Ike was a moderate and a very calm man, though fits of temper on his part were legendary. It may surprise you to learn that the man who commanded the troops of three major powers in World War II and balanced the egos of Patton, Monty, and DeGaulle, came from a pacifist Mennonite background. Eisenhower grew up in Abilene, Kansas, a quiet Midwestern farm town. Although he was a career military officer, he actually has quite a bit in common with his more liberal predecessor, Harry Truman.  Both were from small Midwestern towns, had a solid work ethic, and were brilliant at their chosen fields: Eisenhower in the military and Truman in politics. So from 1945, with the death of the wealthy FDR, to 1961, when Joseph Kennedy’s son Jack assumed the presidency, America was governed by common men from the Middle America. They were not towering intellects (or egotists) like Theodore Roosevelt or Woodrow Wilson. (In fact, both men had contempt for Wilson, but then so did a lot of people in charge of fighting World War II.) Both men despised playing games, though could when called upon. And Eisenhower, despite being a modest man skilled at negotiating with kings, dictators, presidents, and field marshals, was ambitious as hell.

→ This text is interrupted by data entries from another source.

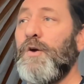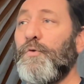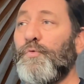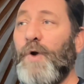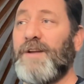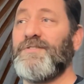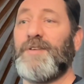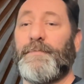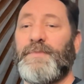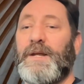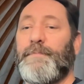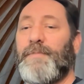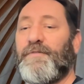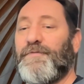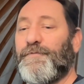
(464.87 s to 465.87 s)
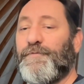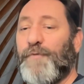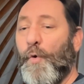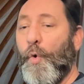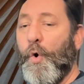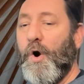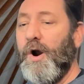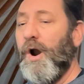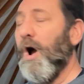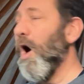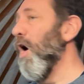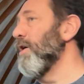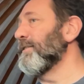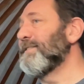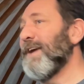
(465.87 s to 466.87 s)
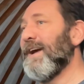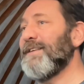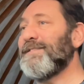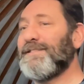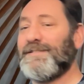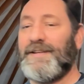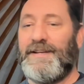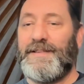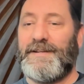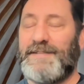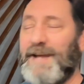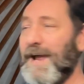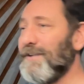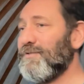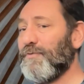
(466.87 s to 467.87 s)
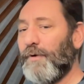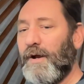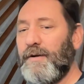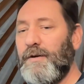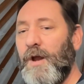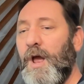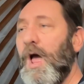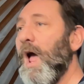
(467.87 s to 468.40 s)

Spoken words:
run something before all tests in the test run,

What probably saved Ike from the arrogance that plagued colleagues like Patton and MacArthur was that Ike 1.) came from a poor background (Both MacArthur and Patton were wealthy), and he was an administrative officer through most of his career. But he was very forward thinking. After World War I, when traditional cavalry was still thought to be the norm for warfare (despite evidence to the contrary in France), Ike and Patton took a tank apart and reassembled it, developing theories on how to use them in combat. This sort of experimentation would win the war in Europe and even prompt Rommel to openly wish he was an Allied general. (“I could win this war in 14 days,” Rommel said after Normandy.)

Perhaps Ike’s greatest accomplishment is keeping the Cold War from becoming hot. He resisted calls to use atomic bombs against China and, years before Nixon finally did so, recommended normalizing relations with the People’s Republic of China. Today, China is seen as a wealthy, if ambitious, hub of capitalism, but in Ike’s day, the nominally communist nation counted Josef Stalin and Nikita Kruschev as its patrons. As Ike extricated America from the Korean War, he warned of getting involved in another Asian hot spot, Vietnam. The French were losing badly and making many of the mistakes that would send America home with its collective tail between its legs in 1975. Kennedy realized this, but died before he could reverse course. Johnson and Nixon plunged ahead with this misadventure.

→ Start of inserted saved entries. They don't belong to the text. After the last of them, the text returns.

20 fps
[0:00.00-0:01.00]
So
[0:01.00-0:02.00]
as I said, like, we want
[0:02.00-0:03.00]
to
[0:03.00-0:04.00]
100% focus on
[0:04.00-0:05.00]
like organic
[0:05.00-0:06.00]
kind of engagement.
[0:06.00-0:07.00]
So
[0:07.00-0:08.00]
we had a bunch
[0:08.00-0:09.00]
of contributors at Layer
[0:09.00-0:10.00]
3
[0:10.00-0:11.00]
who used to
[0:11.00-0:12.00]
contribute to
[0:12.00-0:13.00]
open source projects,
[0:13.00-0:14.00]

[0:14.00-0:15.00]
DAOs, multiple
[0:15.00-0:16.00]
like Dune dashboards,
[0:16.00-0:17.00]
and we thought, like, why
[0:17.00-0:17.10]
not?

It’s doubtful Eisenhower could get elected today. Witness the downfall of David Petraeus, a brilliant officer who could do well in either major party. Today, Ike’s relationship with Kay Summersby, his driver and secretary during his command of the Allied Forces, would be fodder for 24-hour news channels and wreck his career before he could even mop up in North Africa. Plus Ike’s personality was very low-key. He lost his temper privately, exerting considerable control in public situations where Monty and MacArthur would have ranted and where Patton did shoot his mouth off. The media doesn’t respect level-headed, thoughtful leaders, demanding larger-than-life personalities that they can build up and tear down quickly. There’s a reason Ike is identified with a simpler time.